→ **WHAT YOU NEED TO DO**:
Reproduce only what runs from the line containing "[00:00:00.80]" to the line containing "[00:00:02.67]" in the records below, inclusive. Keep it exact, and keep the pictures out.

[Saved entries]
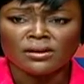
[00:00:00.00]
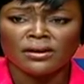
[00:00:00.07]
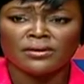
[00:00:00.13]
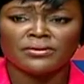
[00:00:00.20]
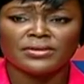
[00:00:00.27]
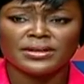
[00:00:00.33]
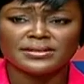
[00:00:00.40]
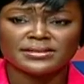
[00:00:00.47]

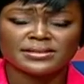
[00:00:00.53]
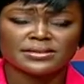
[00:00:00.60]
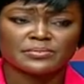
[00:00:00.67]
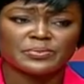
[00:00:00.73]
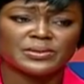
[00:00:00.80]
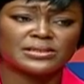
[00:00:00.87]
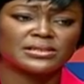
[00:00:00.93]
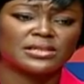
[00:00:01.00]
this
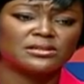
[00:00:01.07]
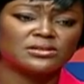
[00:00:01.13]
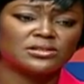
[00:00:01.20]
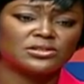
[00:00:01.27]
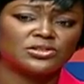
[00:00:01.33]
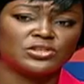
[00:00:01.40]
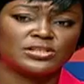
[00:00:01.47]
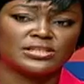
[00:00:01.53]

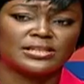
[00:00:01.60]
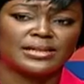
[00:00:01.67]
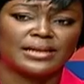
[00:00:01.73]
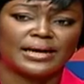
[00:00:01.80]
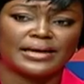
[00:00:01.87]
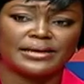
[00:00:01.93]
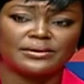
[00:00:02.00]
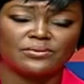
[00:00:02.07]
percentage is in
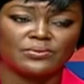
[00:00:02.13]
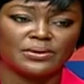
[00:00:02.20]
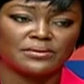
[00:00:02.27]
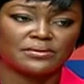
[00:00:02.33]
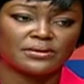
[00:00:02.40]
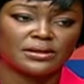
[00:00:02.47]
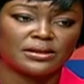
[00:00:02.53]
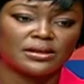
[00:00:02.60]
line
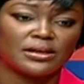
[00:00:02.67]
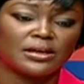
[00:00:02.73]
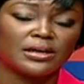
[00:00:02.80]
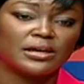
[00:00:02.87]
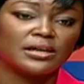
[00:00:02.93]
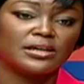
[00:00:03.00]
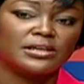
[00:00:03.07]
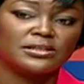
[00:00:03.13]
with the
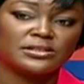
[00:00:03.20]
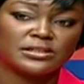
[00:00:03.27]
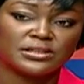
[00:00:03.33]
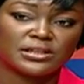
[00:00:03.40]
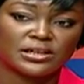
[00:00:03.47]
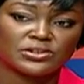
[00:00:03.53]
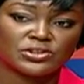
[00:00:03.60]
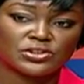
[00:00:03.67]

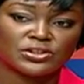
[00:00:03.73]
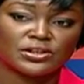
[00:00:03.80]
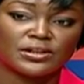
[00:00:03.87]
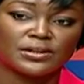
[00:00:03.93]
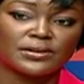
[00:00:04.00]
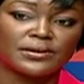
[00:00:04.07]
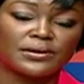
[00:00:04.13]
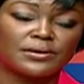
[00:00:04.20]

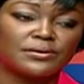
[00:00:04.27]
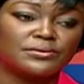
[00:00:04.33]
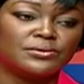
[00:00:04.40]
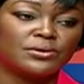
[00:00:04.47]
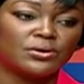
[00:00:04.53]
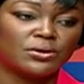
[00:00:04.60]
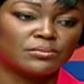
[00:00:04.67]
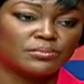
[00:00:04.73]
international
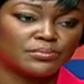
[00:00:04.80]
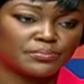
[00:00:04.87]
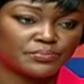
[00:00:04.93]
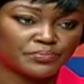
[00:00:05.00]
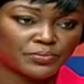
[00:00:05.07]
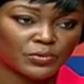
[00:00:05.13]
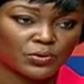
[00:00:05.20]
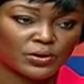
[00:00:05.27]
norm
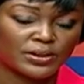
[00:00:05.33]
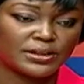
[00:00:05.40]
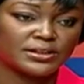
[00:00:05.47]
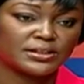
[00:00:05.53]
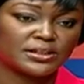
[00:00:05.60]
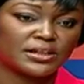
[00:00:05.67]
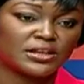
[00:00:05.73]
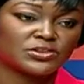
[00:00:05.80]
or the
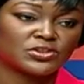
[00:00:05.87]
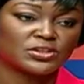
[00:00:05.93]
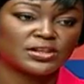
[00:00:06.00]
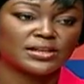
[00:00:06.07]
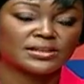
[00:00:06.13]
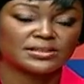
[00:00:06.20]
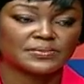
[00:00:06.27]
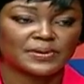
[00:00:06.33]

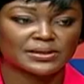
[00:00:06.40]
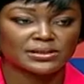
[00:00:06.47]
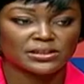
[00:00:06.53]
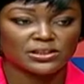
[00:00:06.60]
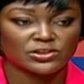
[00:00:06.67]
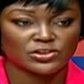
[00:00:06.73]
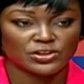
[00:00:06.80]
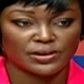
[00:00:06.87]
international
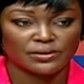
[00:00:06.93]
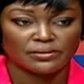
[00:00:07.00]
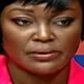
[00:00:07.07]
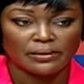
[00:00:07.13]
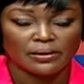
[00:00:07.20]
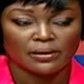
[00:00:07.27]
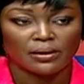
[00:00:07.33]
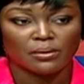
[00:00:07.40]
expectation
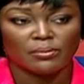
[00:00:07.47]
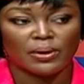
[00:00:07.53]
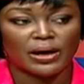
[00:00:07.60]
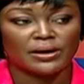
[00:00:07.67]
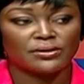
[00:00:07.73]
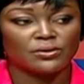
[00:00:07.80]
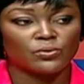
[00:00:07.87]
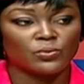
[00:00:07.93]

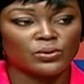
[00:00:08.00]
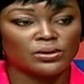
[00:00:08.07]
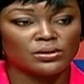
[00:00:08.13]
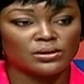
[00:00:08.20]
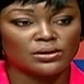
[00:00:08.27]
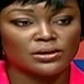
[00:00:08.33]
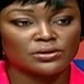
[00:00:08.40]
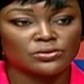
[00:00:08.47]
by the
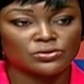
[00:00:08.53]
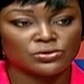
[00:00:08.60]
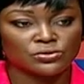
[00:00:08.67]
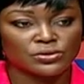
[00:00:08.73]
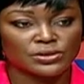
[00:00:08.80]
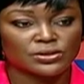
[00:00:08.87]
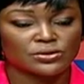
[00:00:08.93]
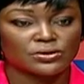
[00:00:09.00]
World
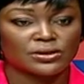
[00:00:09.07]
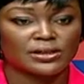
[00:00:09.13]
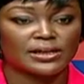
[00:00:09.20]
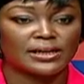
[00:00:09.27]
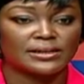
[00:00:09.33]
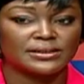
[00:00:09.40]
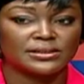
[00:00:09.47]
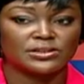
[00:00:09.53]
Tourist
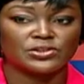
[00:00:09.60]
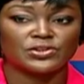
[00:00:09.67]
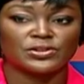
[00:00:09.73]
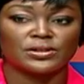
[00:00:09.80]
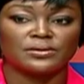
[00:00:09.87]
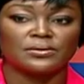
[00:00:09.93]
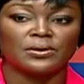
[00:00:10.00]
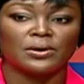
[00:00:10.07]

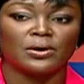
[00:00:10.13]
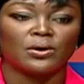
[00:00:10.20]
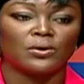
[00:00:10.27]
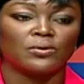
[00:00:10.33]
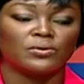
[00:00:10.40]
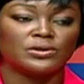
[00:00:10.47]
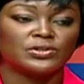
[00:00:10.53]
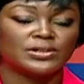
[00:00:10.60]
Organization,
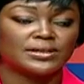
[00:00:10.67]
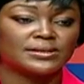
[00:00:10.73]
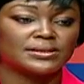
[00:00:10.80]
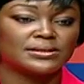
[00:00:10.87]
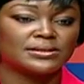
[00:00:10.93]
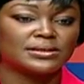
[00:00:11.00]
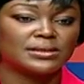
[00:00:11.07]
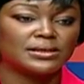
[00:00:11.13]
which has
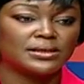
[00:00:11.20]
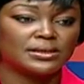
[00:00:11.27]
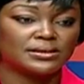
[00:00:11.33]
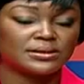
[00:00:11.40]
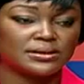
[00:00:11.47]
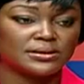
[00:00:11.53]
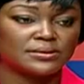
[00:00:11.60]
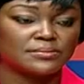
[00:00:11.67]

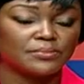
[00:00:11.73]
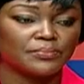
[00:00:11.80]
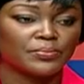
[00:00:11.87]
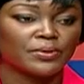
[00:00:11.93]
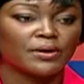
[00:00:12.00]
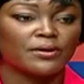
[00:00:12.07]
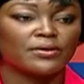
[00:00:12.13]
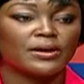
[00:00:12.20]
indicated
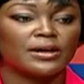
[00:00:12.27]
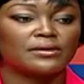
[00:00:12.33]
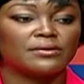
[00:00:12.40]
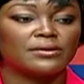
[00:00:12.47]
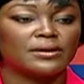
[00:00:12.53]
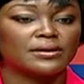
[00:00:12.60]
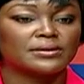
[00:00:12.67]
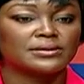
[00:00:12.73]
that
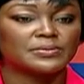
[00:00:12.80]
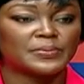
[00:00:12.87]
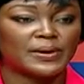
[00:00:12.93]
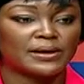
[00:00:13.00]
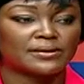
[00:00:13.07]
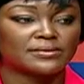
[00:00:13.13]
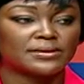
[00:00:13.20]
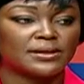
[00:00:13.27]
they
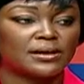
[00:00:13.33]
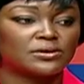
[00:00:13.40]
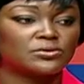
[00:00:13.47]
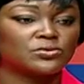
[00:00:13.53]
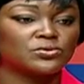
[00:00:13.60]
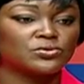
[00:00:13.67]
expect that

→ **YOUR SOLUTION**:
[00:00:00.80]
[00:00:00.87]
[00:00:00.93]
[00:00:01.00]
this
[00:00:01.07]
[00:00:01.13]
[00:00:01.20]
[00:00:01.27]
[00:00:01.33]
[00:00:01.40]
[00:00:01.47]
[00:00:01.53]

[00:00:01.60]
[00:00:01.67]
[00:00:01.73]
[00:00:01.80]
[00:00:01.87]
[00:00:01.93]
[00:00:02.00]
[00:00:02.07]
percentage is in
[00:00:02.13]
[00:00:02.20]
[00:00:02.27]
[00:00:02.33]
[00:00:02.40]
[00:00:02.47]
[00:00:02.53]
[00:00:02.60]
line
[00:00:02.67]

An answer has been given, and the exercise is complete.